While the few existing services continued to run, large numbers of companies ranging from retailers to media companies had to slam the brakes on planned launches. Now, though, a new Guidance Note issued by the EC will allow the FSA to reverse its position on the issue. Although the FSA has to formally issue new guidance, the position is clear enough for Vodafone to have begun contacting aggregators to tell them the party is on once again.
So, how long till we're all living out the fantasy outlined at the start? Most in the industry expect the use of premium SMS to pay for digital content to rocket. UK TV channel Five last week launched the first service enabling users to download TV programmes on a pay as you go basis, using reverse-billed SMS.
But many believe it will be a long time before we go a stage further, moving into physical goods like CDs.
"I've got lots of clients with great potential uses that, due to the e-money directive, weren't possible before," said iTAGG CEO Steve Procter. "The big barrier is the payout from the operators on premium SMS. Anything with a real cost like physical goods just doesn't work out. If the payouts changed it really is the killer app of all time."
Universal Music is one company that has experimented in the past with using premium SMS for digital content, but is unlikely to go much further until this situation changes.
"The operators take such a huge share that we're being held back, even though it's a great mechanic for the sub-credit card age group," said new media director Rob Wells. "We're pleased we can still use it, but we're not going to focus on any more or less activity."
This revenue share issue has been burning along for so long now it's hard to see it ever getting resolved.
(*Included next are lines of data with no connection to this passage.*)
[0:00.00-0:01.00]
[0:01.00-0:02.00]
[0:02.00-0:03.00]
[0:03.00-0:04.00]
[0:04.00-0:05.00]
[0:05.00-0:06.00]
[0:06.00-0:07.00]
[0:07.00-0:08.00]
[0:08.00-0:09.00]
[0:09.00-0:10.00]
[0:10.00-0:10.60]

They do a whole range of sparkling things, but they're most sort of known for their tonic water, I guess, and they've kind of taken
Yet, some believe the potential revenue opportunity m-commerce represents could be an important catalyst.
At WIN, commercial director Peter Norman points out that currently one of the big concerns within operators is that, although premium SMS is one of the largest growth areas, it is also one generating its fair share of bad press, with adult and subscription services. M-commerce holds the ability to move it away from the stigma that's been attached to the IVR industry for so long. Which could make the operators more receptive to a change.
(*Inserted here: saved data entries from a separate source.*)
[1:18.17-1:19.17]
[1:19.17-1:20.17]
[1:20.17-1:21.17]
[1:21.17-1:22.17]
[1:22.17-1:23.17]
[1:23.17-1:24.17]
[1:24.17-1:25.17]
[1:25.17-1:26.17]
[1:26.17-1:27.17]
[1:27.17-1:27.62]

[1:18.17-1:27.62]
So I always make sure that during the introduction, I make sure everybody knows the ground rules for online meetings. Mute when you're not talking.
"There may need to be a different model for m-commerce," he said. "So if there are a lot of opportunities where the economics don't make sense we go to the operators and ask for a new pricing model."
There is some hope to be found talking to Mike Short, an O2 vice president and chairman of the Mobile Data Association, which represents all UK operators. Today, he says that given how much responsibility for services is held by the operators, rather than merchants, the outpayments could be viewed as pretty good, especially when compared with the rest of Europe.
"But if people take on new responsibilities currently held by the operators in relation to risks and costs of charges, payouts may differ," he said. "Payments will change when responsibilities and volumes change."
There's also the issue of Simpay. Backed by Orange, T-Mobile, Vodafone and Telefónica Móviles, it's being launched later this year with the intention of becoming the Visa of m-commerce, also enabling consumers to charge content and services to their phone bill. However, although promising to provide an easier, less clunky m-commerce experience than premium SMS, without multiple billing messages for instance, it will be offering almost identical payout rates.
"We're working on behalf of the operators so we don't want to undermine the existing market," said CEO David Taylor.
Adult entertainment giant Private Media Group was one of the first to report success selling DVDs from newspaper ads using premium SMS as the billing mechanic. Private of course does have the many inherent advantages of any adult company. But it's shown it can be done. Perhaps it's time for the mobile industry to stop using excuses and start finding more ways to overcome the hurdles in the path of such an ideal payment mechanic for so much.